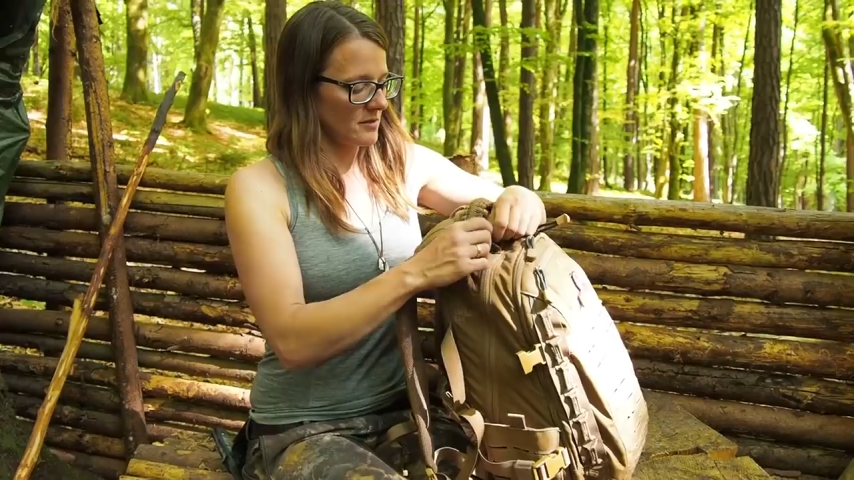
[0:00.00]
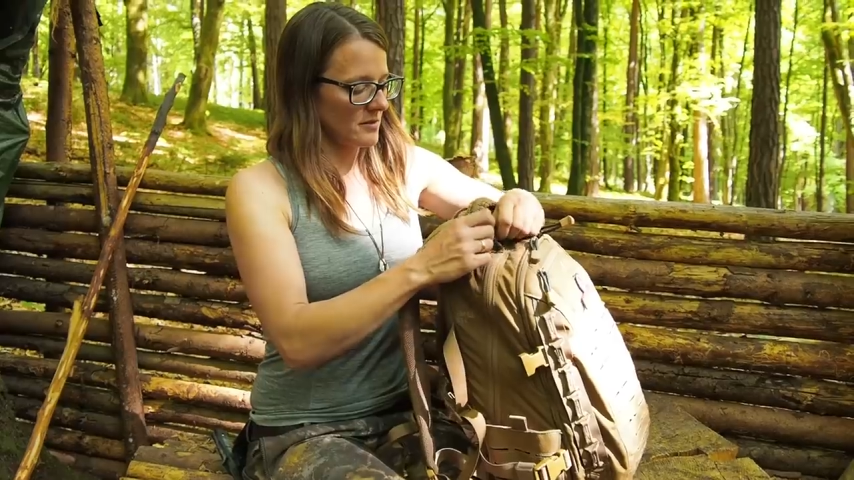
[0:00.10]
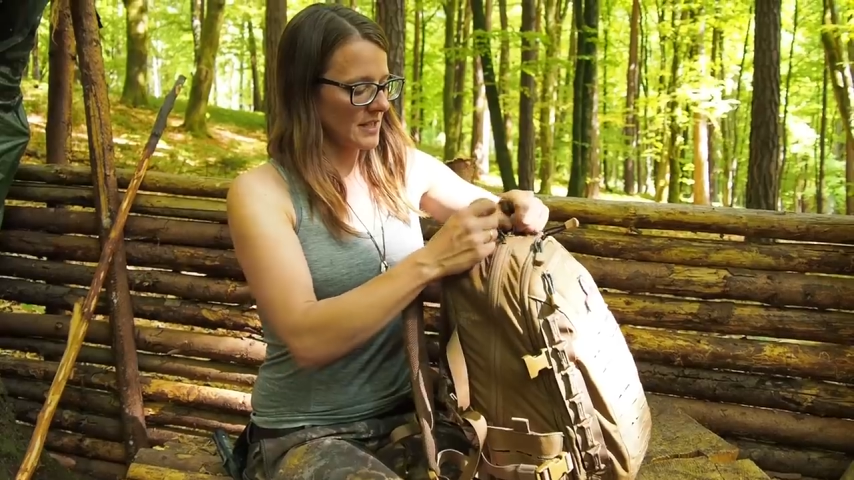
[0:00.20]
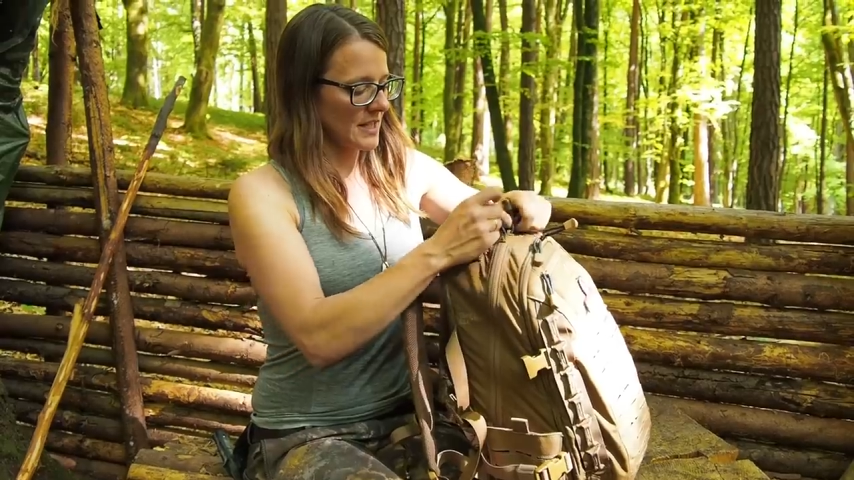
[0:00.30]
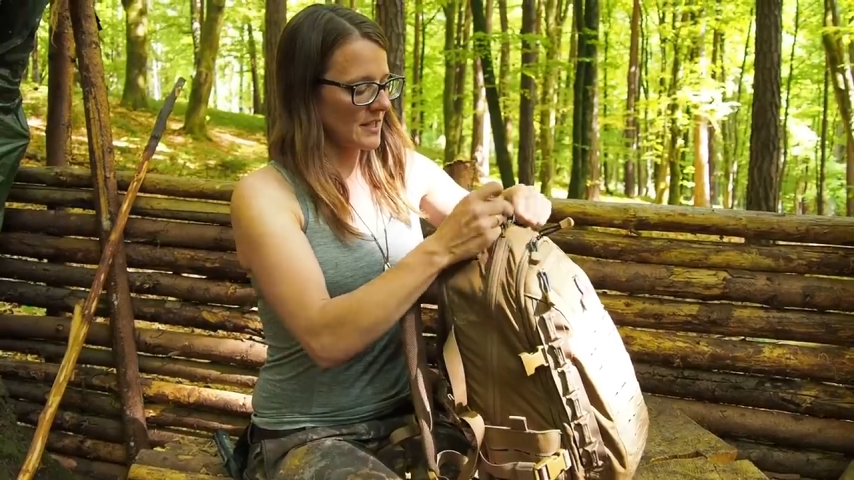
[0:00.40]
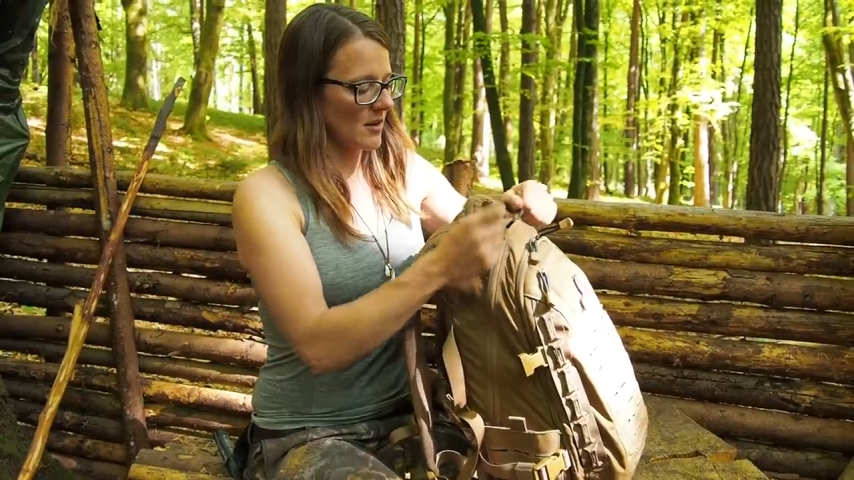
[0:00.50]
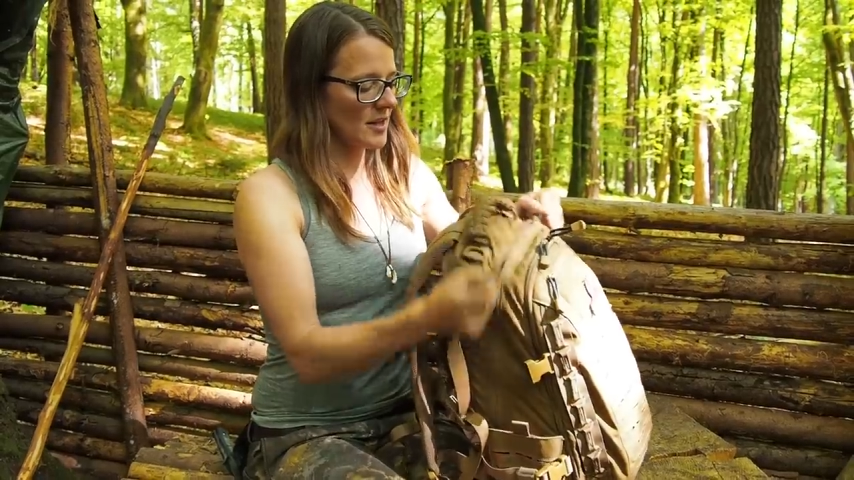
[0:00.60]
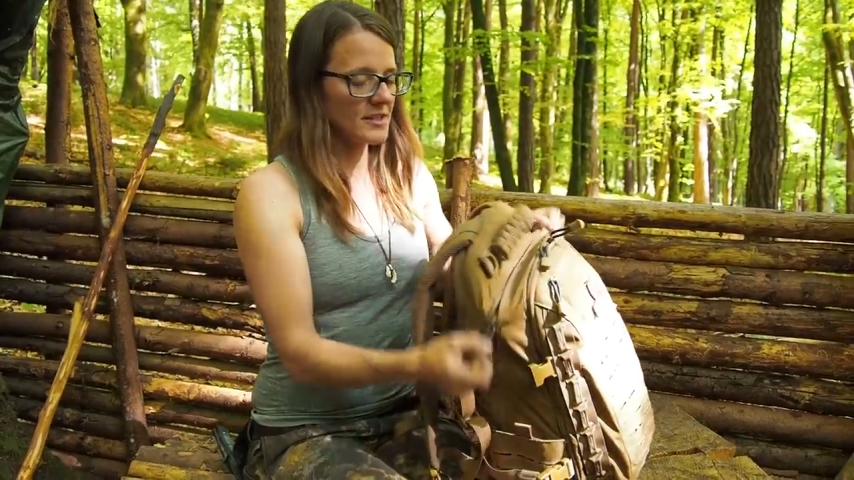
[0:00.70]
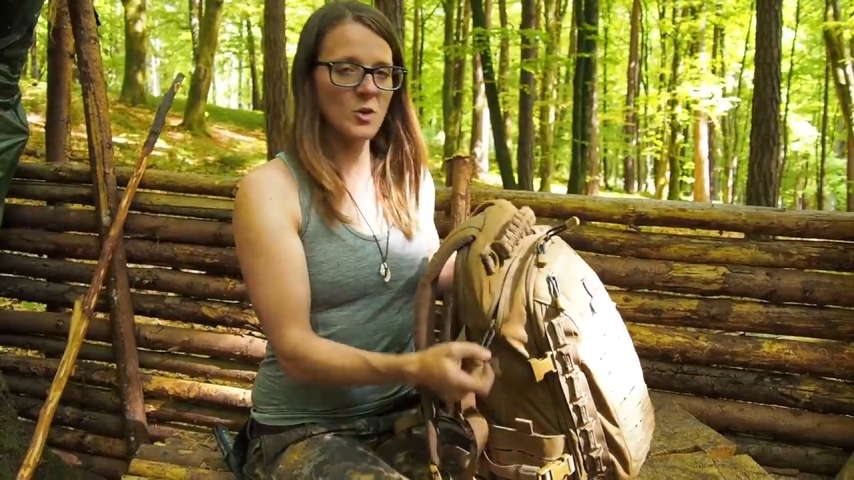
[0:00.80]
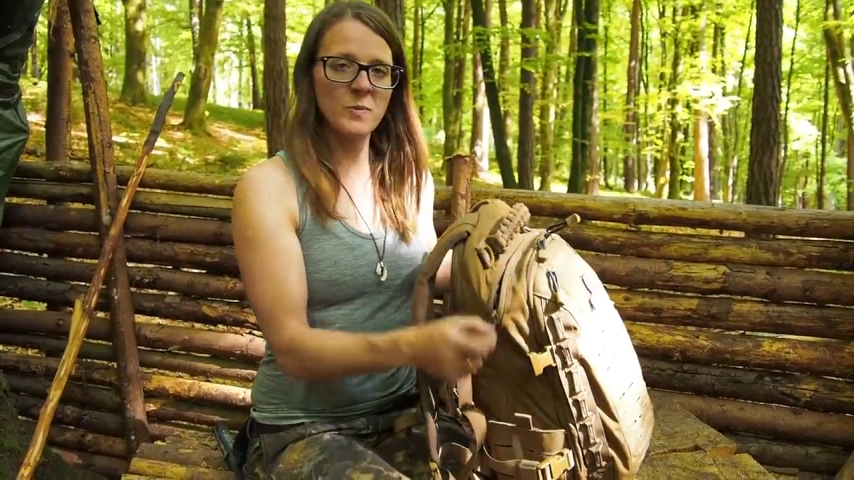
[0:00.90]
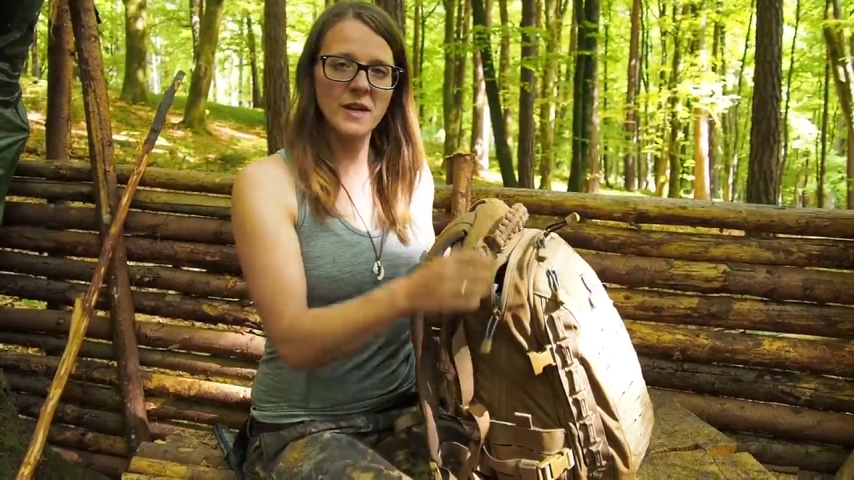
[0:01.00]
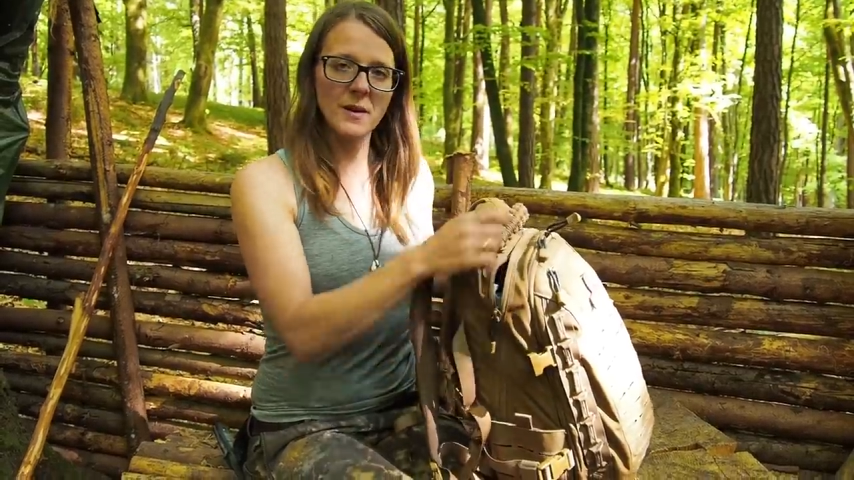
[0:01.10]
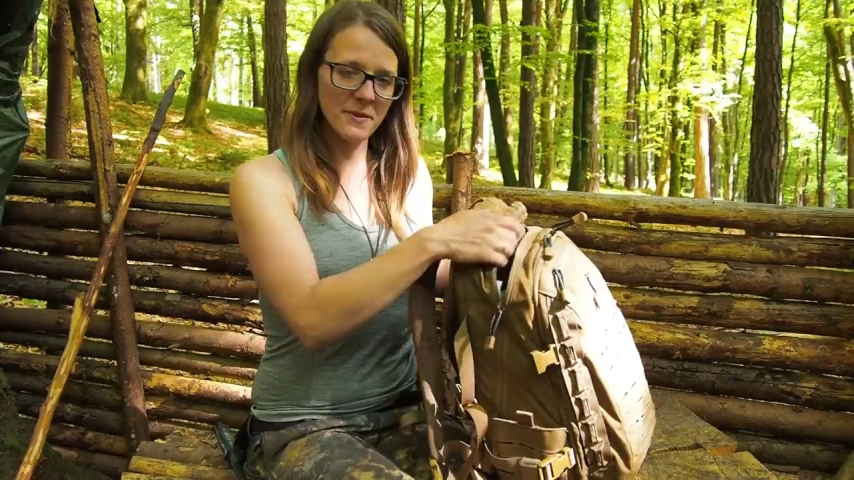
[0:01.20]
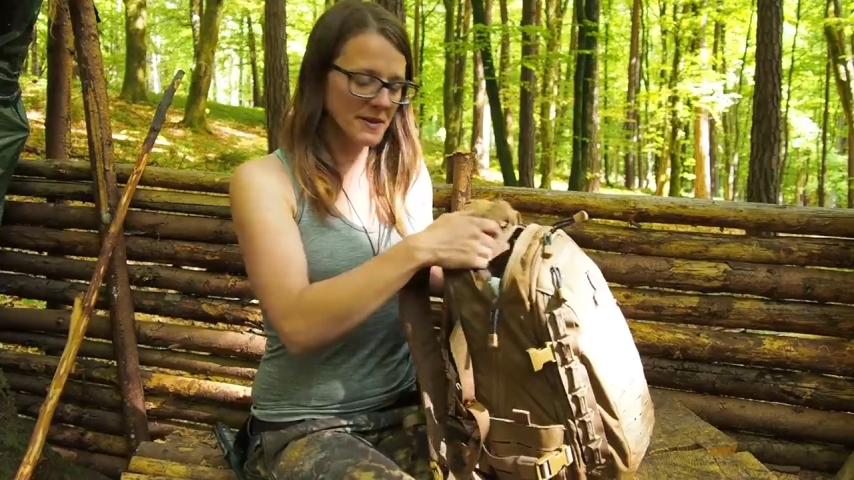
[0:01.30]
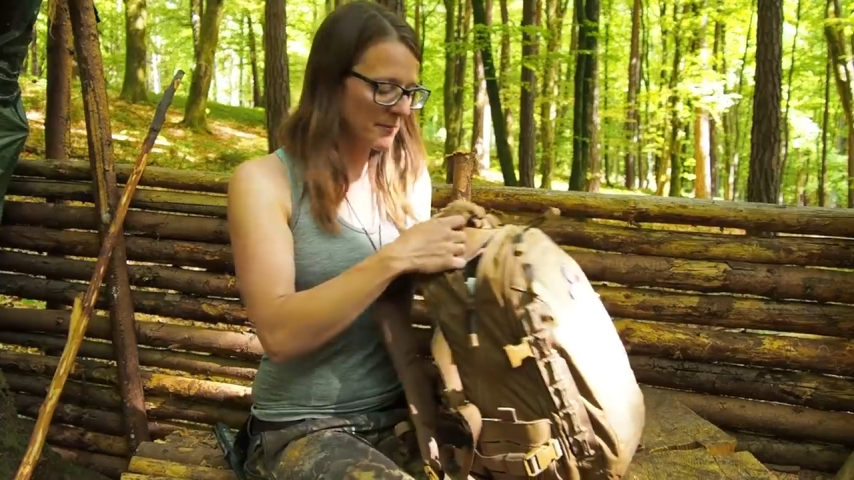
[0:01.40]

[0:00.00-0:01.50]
Okay, now let's open up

• _Task brief_
Pass over the images and copy the rest of the material above exactly.

• _Solution to this exercise_
[0:00.00]
[0:00.10]
[0:00.20]
[0:00.30]
[0:00.40]
[0:00.50]
[0:00.60]
[0:00.70]
[0:00.80]
[0:00.90]
[0:01.00]
[0:01.10]
[0:01.20]
[0:01.30]
[0:01.40]

[0:00.00-0:01.50]
Okay, now let's open up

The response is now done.